Un mes de reclusión y muerte
Pese a que aparentemente el párroco y su familia estaban acogidos en casa de la asistenta, en realidad estaban recluidos. Permanecieron bajo vigilancia constante por los integrantes del comité del ayuntamiento de El Saucejo. No podían salir a la calle, solo podían saltar por las tapias de atrás de una casa a otra para ver a su madre enferma.
Así se se prolongó esta situación durante un mes, hasta que en la madrugada del 21 de agosto, con milicianos venidos de la zona de Málaga, comenzó el asedio al cuartel de la Guardia Civil que se prolongó durante horas, ya que ese día las fuerzas nacionales intentaron tomar sin éxito El Saucejo. Durante el tiroteo, Salvador y Rafael buscaron un lugar más seguro cerca de donde estaban recluidos, saltando las tapias traseras.
Los milicianos tenían prisa por marcharse de El Saucejo una vez tomado el cuartel, ya que los nacionales habían ocupado algunos municipios estratégicos del entorno de Osuna.

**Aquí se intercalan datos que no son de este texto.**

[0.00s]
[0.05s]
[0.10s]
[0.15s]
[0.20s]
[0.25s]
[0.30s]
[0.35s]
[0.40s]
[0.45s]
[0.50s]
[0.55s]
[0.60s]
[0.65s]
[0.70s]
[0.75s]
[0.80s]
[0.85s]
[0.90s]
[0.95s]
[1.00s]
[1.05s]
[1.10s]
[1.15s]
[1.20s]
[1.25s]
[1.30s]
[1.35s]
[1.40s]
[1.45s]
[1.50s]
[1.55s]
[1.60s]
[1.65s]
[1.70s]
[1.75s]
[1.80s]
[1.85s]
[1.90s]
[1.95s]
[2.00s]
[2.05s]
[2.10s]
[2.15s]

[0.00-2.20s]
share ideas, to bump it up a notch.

Salvador y su hermano Rafael estuvieron a punto de salvar la vida, ya que los milicianos estaban subidos a los camiones para marcharse, cuando se acercaron a ellos dos mujeres pidiendo la cabeza del cura: “¿Pero no ibais a matar al cura? ¿Lo vais a dejar vivo?”, preguntaban.
Esto movió a unos cuantos a bajar del vehículo para dirigirse a la casa Francisca Donado, donde se habían refugiado los hermanos y su madre. Al comprobar que no se encontraban en el interior (excepto la madre, que ya agonizaba), el grupo de milicianos descubrieron pronto que los hermanos habían saltado las tapias para ocultarse en otro lugar próximo.

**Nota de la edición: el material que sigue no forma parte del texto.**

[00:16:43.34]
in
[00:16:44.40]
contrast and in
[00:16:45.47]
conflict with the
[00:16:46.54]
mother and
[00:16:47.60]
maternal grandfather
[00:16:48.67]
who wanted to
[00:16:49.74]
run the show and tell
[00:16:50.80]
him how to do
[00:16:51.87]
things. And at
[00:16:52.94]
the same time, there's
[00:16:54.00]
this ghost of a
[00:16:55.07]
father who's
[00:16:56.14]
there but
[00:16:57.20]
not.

No tardaron en ser descubiertos y detenidos: “Fueron empujados entre insultos y groserías hacia el Prado. Ellos iban resignados. 'Ten ánimo, Rafael', decía Don Salvador a su hermano, y él lo necesitaba más. 'Acuérdate de Dios, a quien pronto veremos', continuaba el Señor Cura. Abrazados llegaron al Prado. Fueron empujados hacia el derribo, en uno de los ángulos de la plaza. Les dejaron avanzar un poco. Sonaron varios disparos y aquellos dos cuerpos, corpulentos y fuertes como robles, cayeron tronchados”, recogió el arcipreste de Osuna un mes después de los fusilamientos.
La carta del padre de Salvador y Rafael tras perder a sus hijos y esposa
Los cuerpos de Salvador y Rafael permanecieron en el suelo de la plaza hasta ser recogidos al día siguiente para ser llevados a las puertas del cementerio, donde intentaron quemar los cadáveres con gasolina. Por suerte, el fuego solo chamuscó sus ropas. Permanecieron ahí dos meses, hasta recibir sepultura el 15 de octubre, una vez las tropas nacionales tomaron El Saucejo.
Su madre murió dos días después que sus hijos como consecuencia de la ictericia, pero sin llegar a conocer nunca lo que ocurrieron con sus hijos. Por su parte su padre, Salvador, aún vivía en Algonodales donde era sacristán y, al conocer la muerte de sus tres seres queridos, escribió una carta al arcipreste de Osuna para mostrar su pena y ayuda.
“Me encuentro sumido en la más completa necesidades, porque si antes apenas podía vivir con la corta asignación que tenía como sacristán y lo que me mandaba mi hijo, ahora que perdido, ¿qué será de mí?”, se lamentaba.